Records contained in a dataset
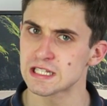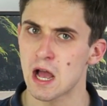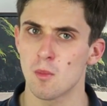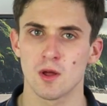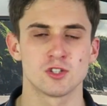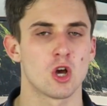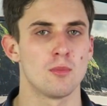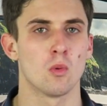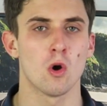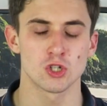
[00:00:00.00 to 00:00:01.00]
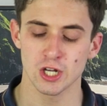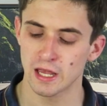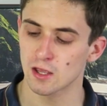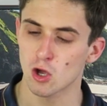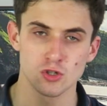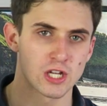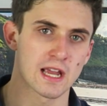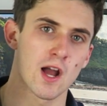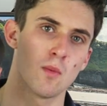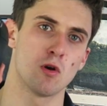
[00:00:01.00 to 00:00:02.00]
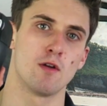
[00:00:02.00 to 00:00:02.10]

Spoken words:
out by the time you're watching it, go check out my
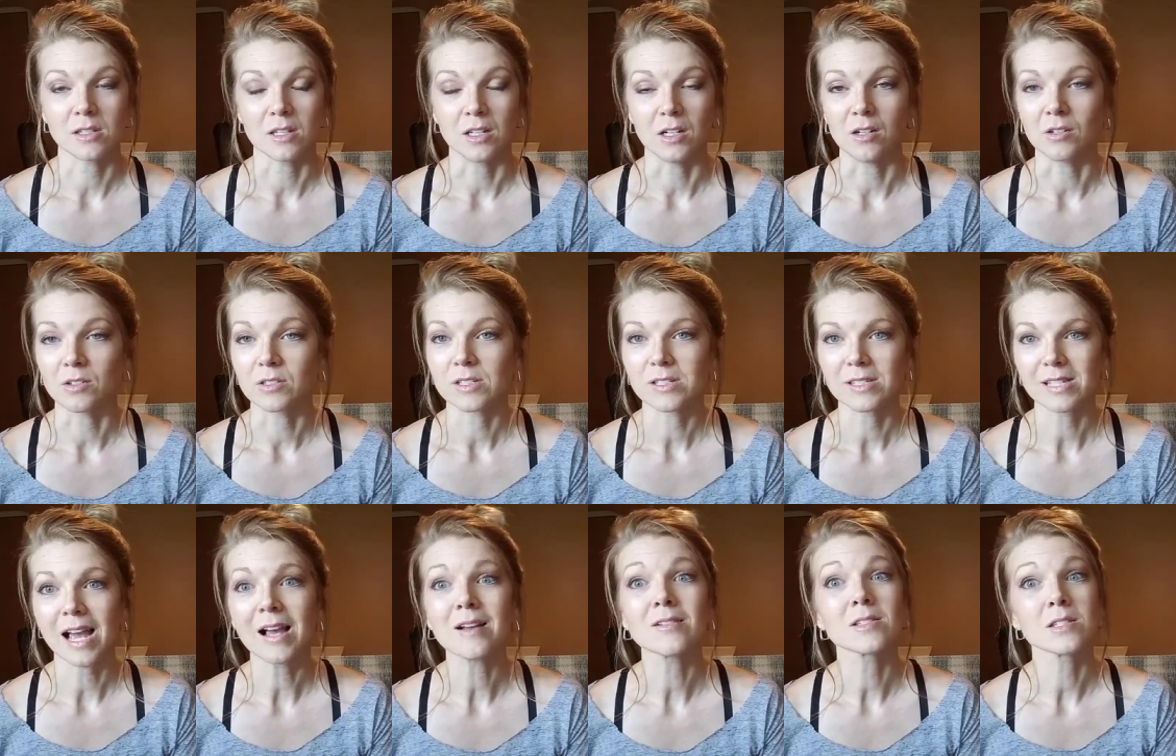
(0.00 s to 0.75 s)
You know, it
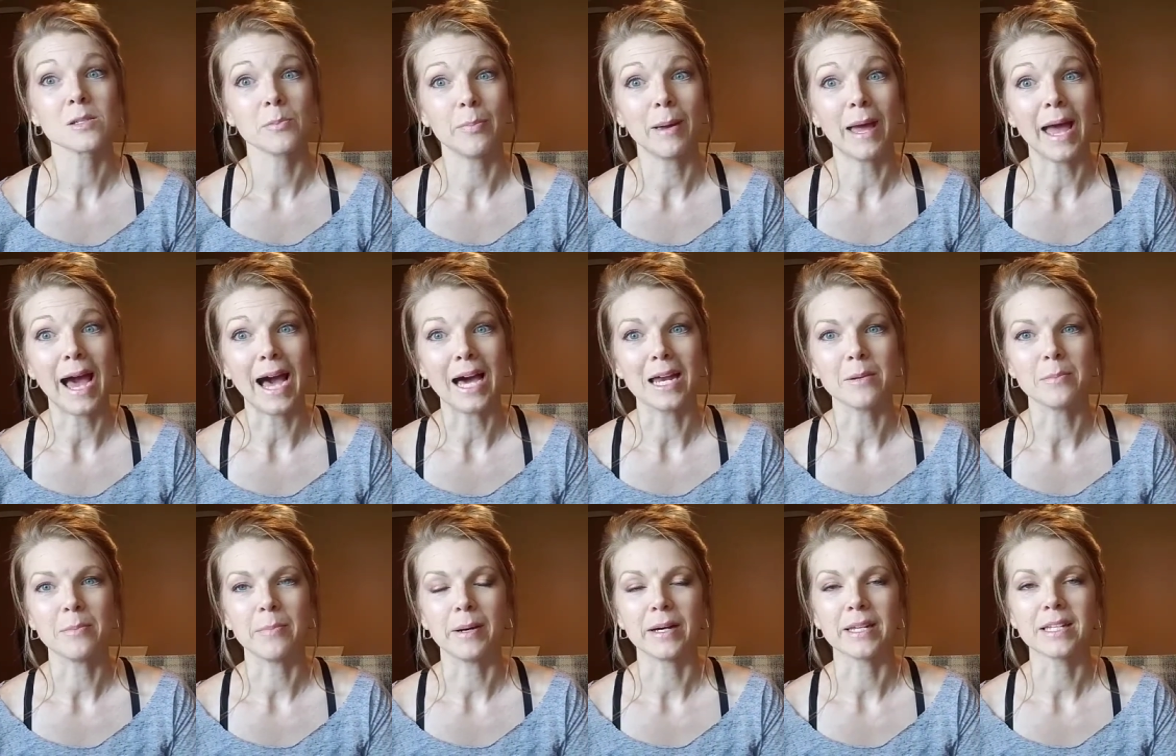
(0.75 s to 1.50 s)
sounds
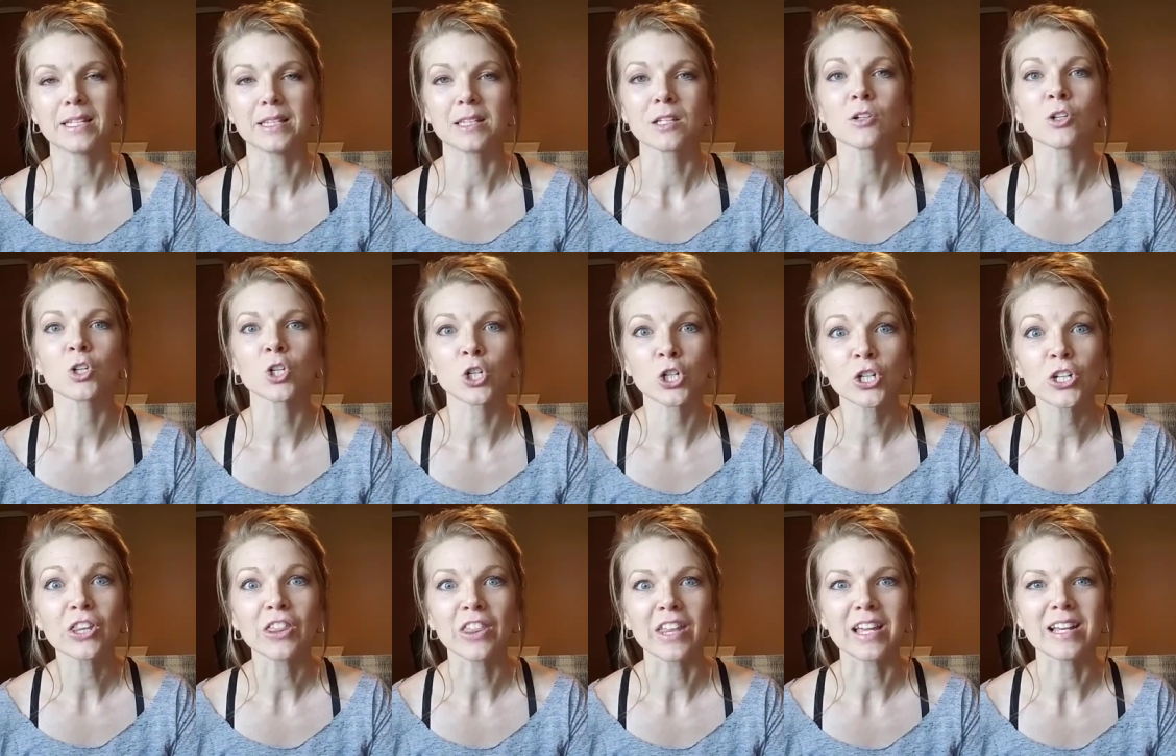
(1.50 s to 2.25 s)
bad, but they're
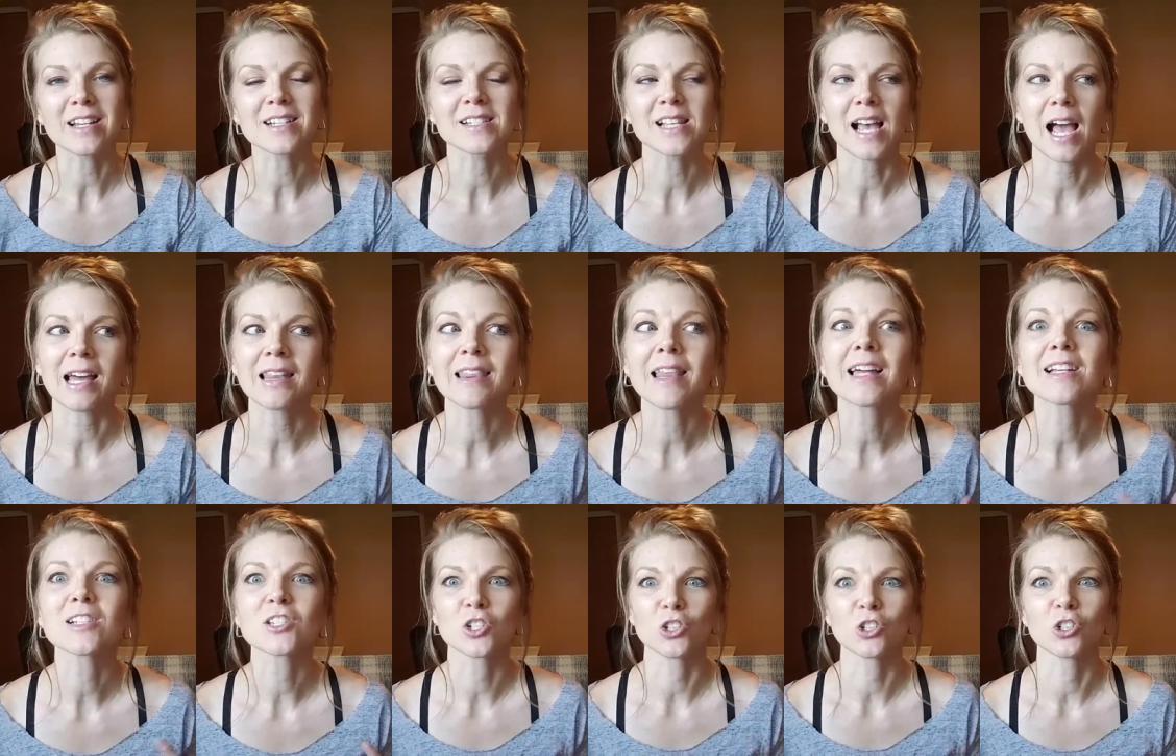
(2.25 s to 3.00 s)
good things. I
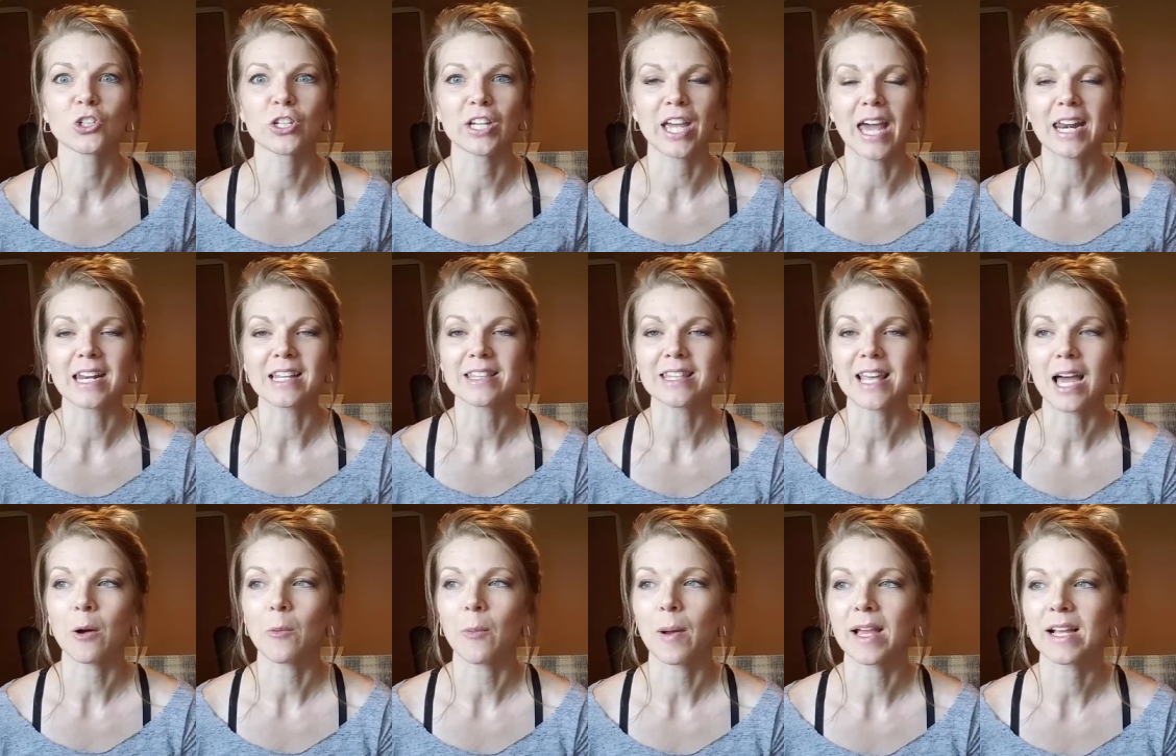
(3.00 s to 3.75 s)
like to look at it
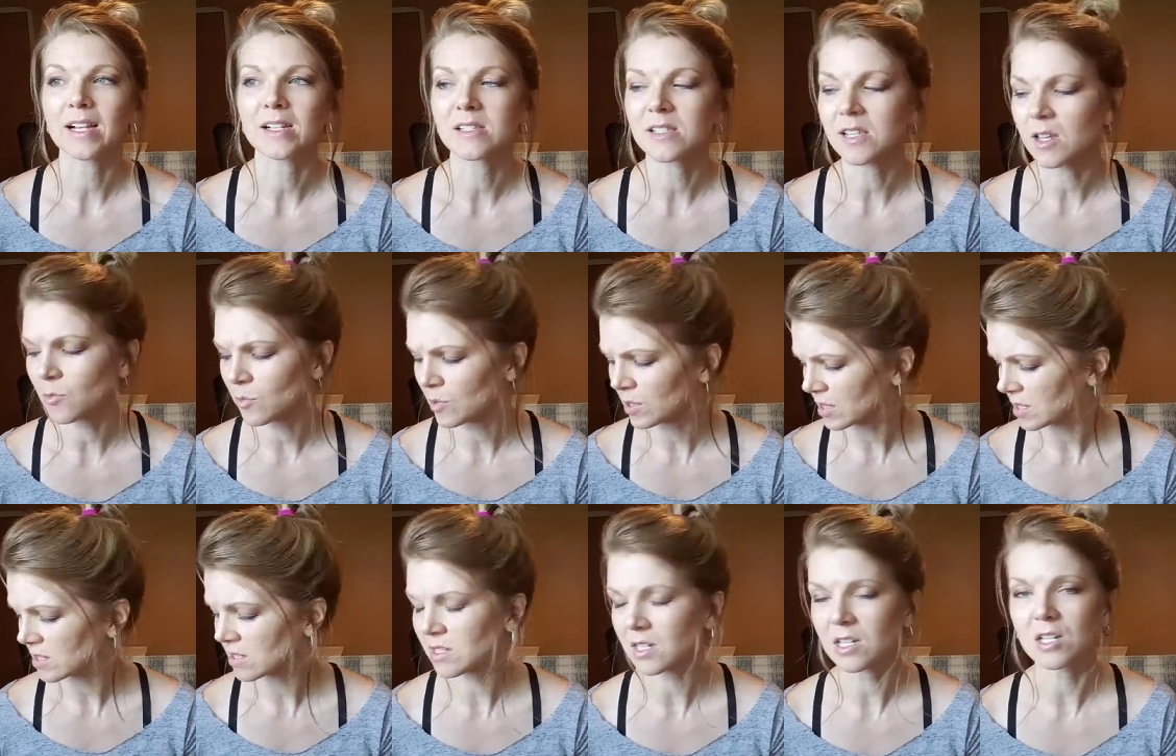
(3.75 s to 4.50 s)
that way because they
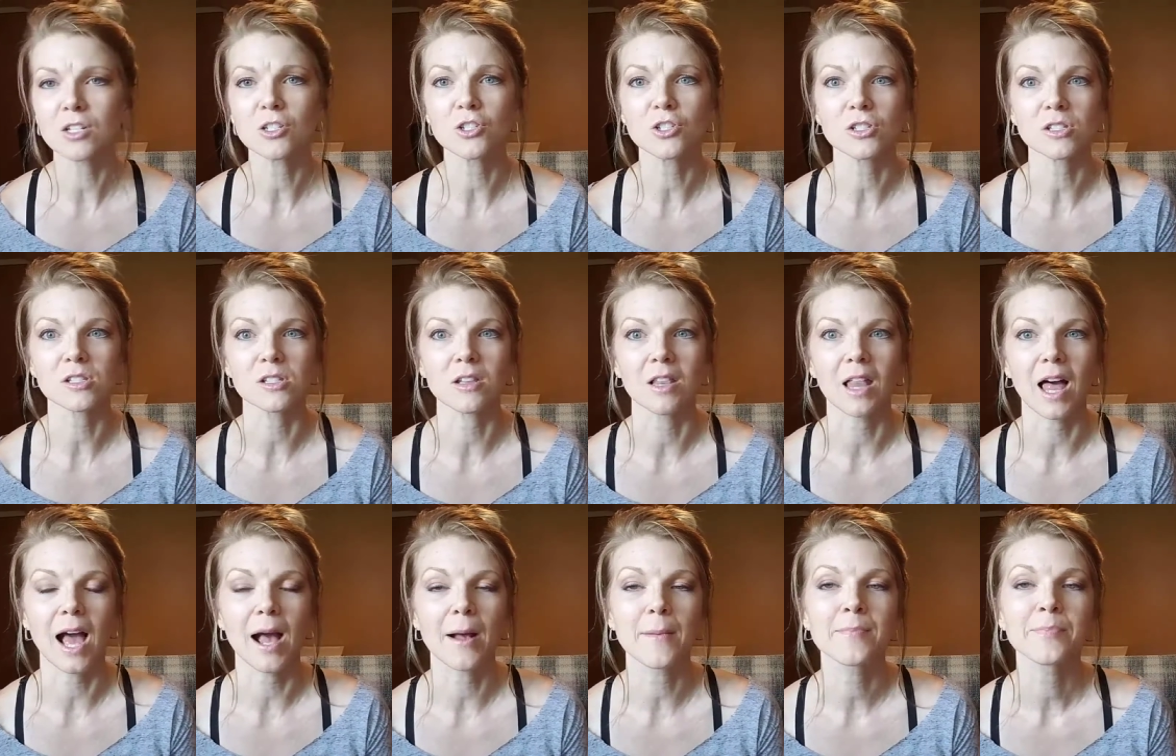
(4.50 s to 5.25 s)
really teach us a
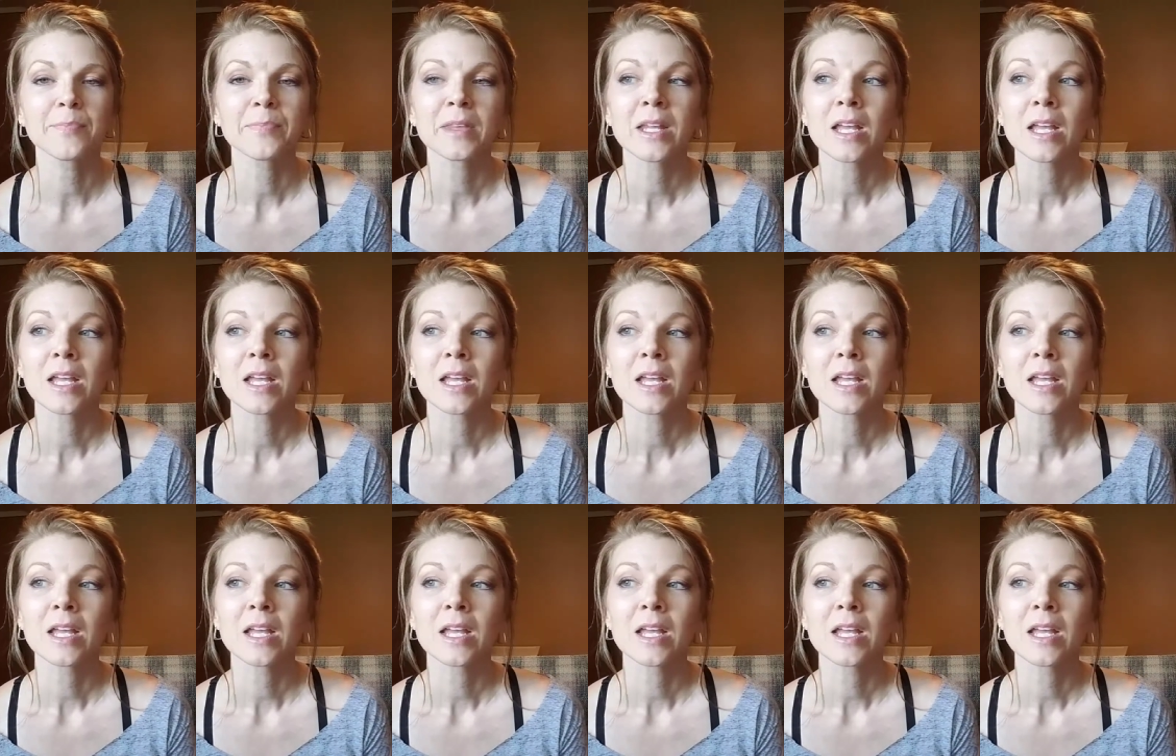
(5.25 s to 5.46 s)
lot.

[PROMPT]: Could you return all the entries exactly as they appear, minus the pictures?

[SOLVED PROBLEM]:
[00:00:00.00 to 00:00:01.00]
[00:00:01.00 to 00:00:02.00]
[00:00:02.00 to 00:00:02.10]

Spoken words:
out by the time you're watching it, go check out my
(0.00 s to 0.75 s)
You know, it
(0.75 s to 1.50 s)
sounds
(1.50 s to 2.25 s)
bad, but they're
(2.25 s to 3.00 s)
good things. I
(3.00 s to 3.75 s)
like to look at it
(3.75 s to 4.50 s)
that way because they
(4.50 s to 5.25 s)
really teach us a
(5.25 s to 5.46 s)
lot.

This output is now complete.